**What needs to be done**. In your copy, leave out the pictures and reproduce the listing below exactly.

──────────────────────────────

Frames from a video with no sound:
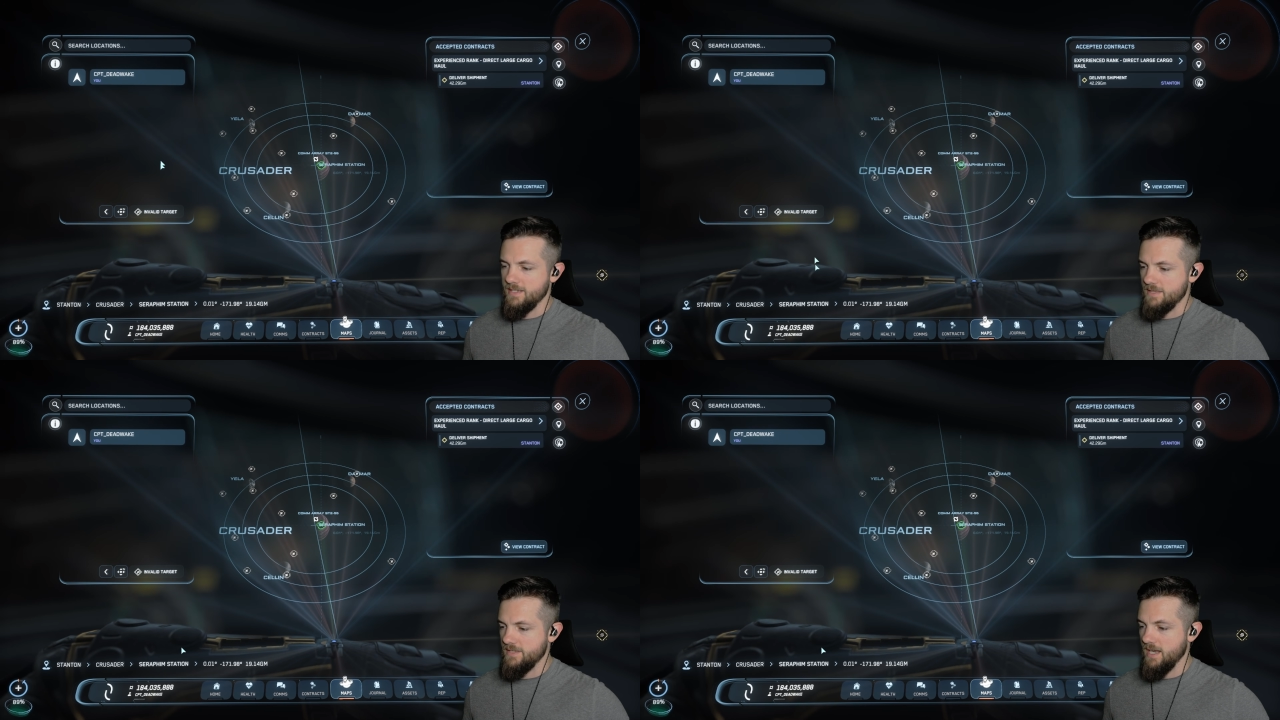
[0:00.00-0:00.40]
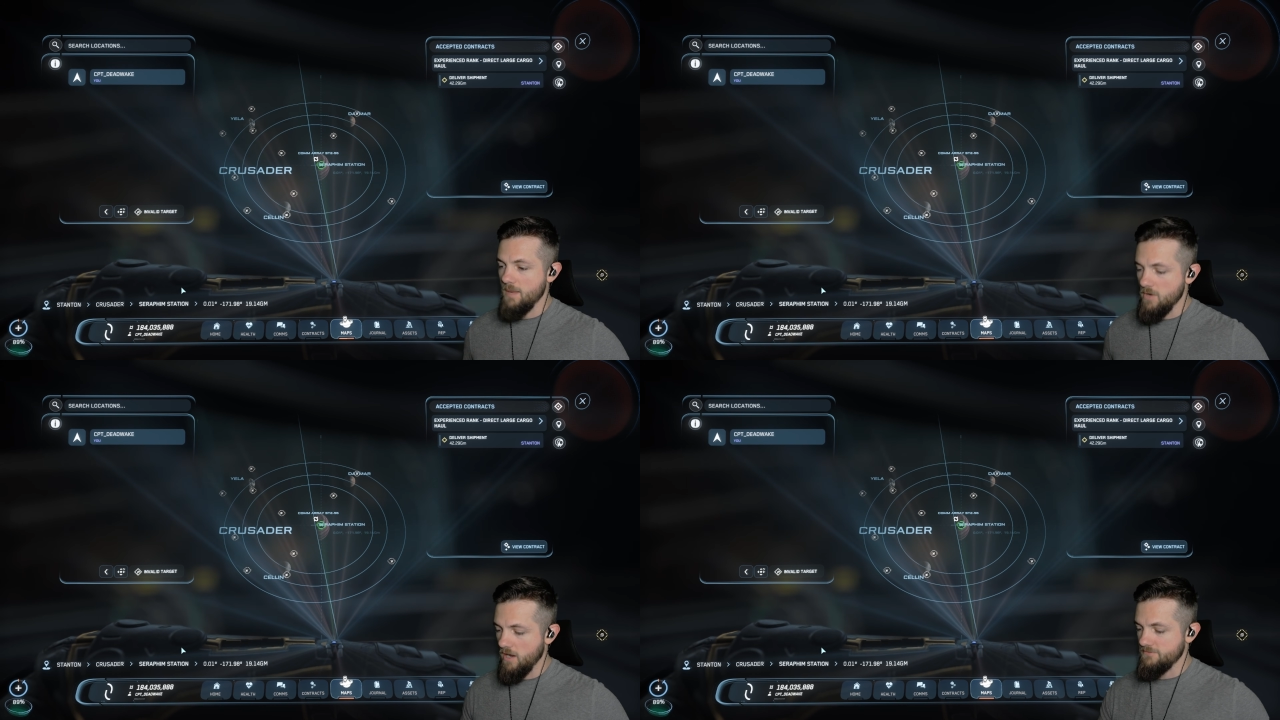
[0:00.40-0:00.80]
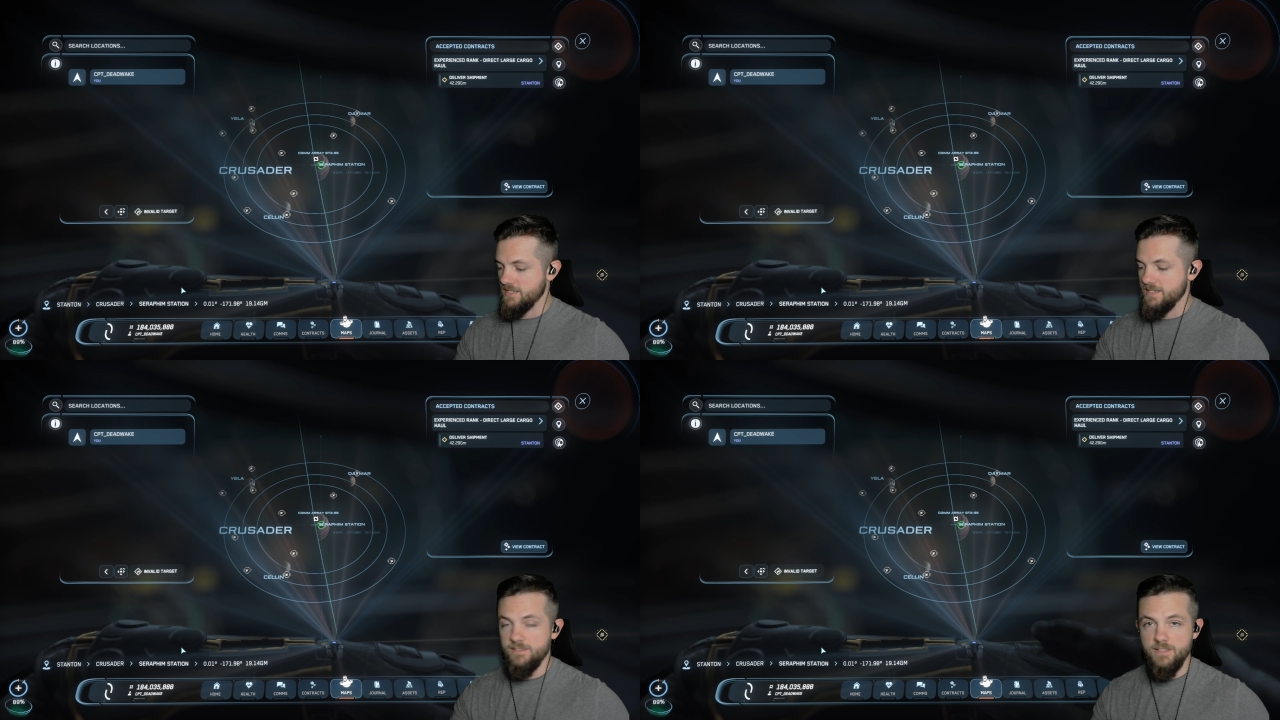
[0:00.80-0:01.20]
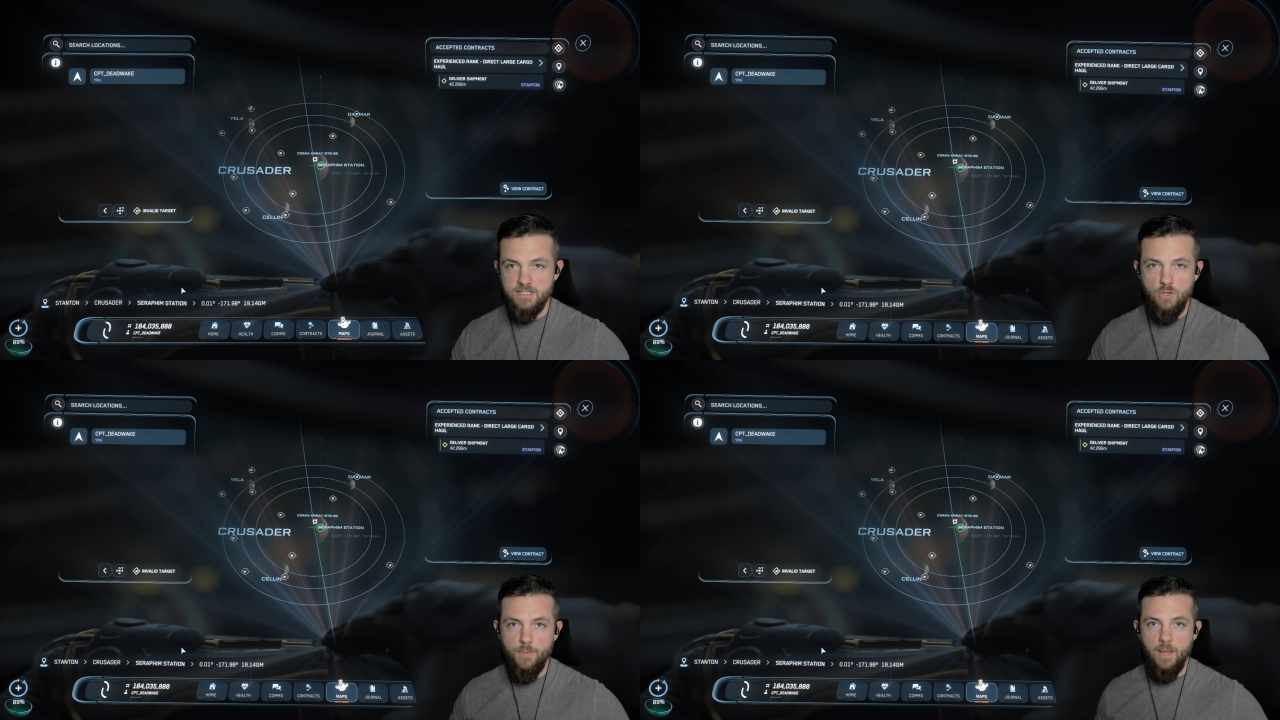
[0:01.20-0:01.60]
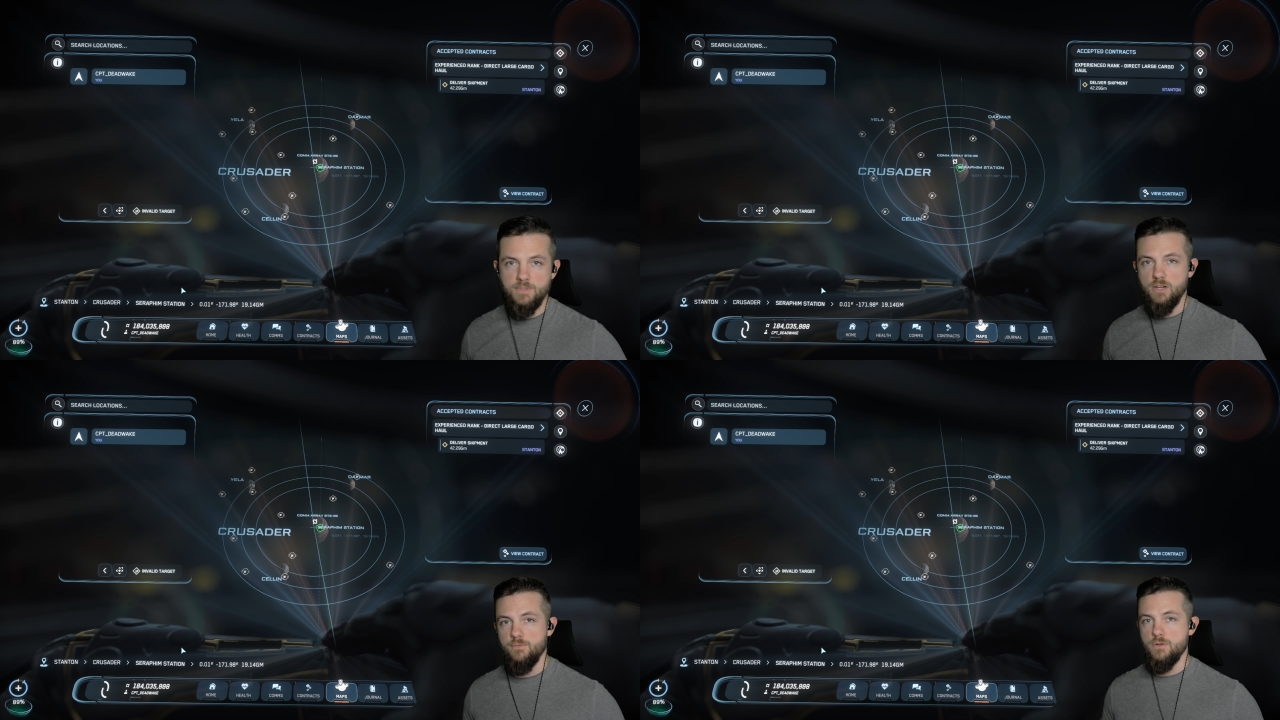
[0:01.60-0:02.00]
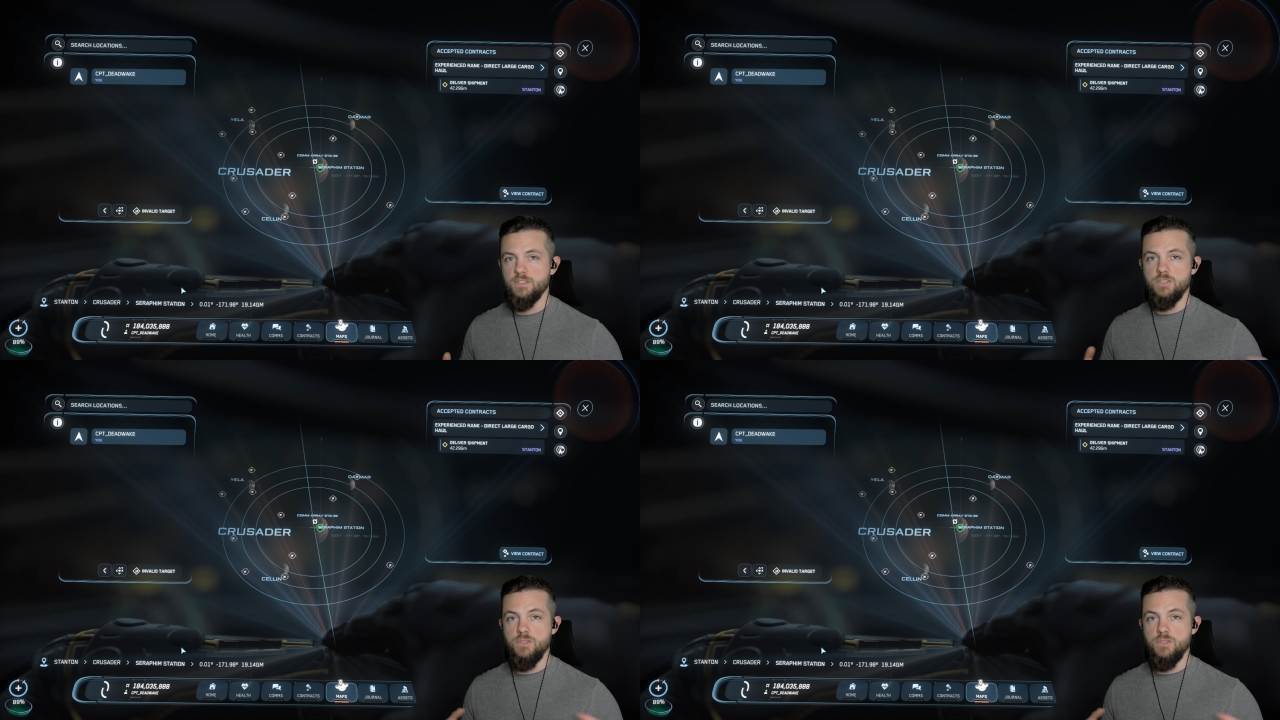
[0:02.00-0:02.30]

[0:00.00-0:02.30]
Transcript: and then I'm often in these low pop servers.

──────────────────────────────

**Solution to this task**.
Frames from a video with no sound:
[0:00.00-0:00.40]
[0:00.40-0:00.80]
[0:00.80-0:01.20]
[0:01.20-0:01.60]
[0:01.60-0:02.00]
[0:02.00-0:02.30]

[0:00.00-0:02.30]
Transcript: and then I'm often in these low pop servers.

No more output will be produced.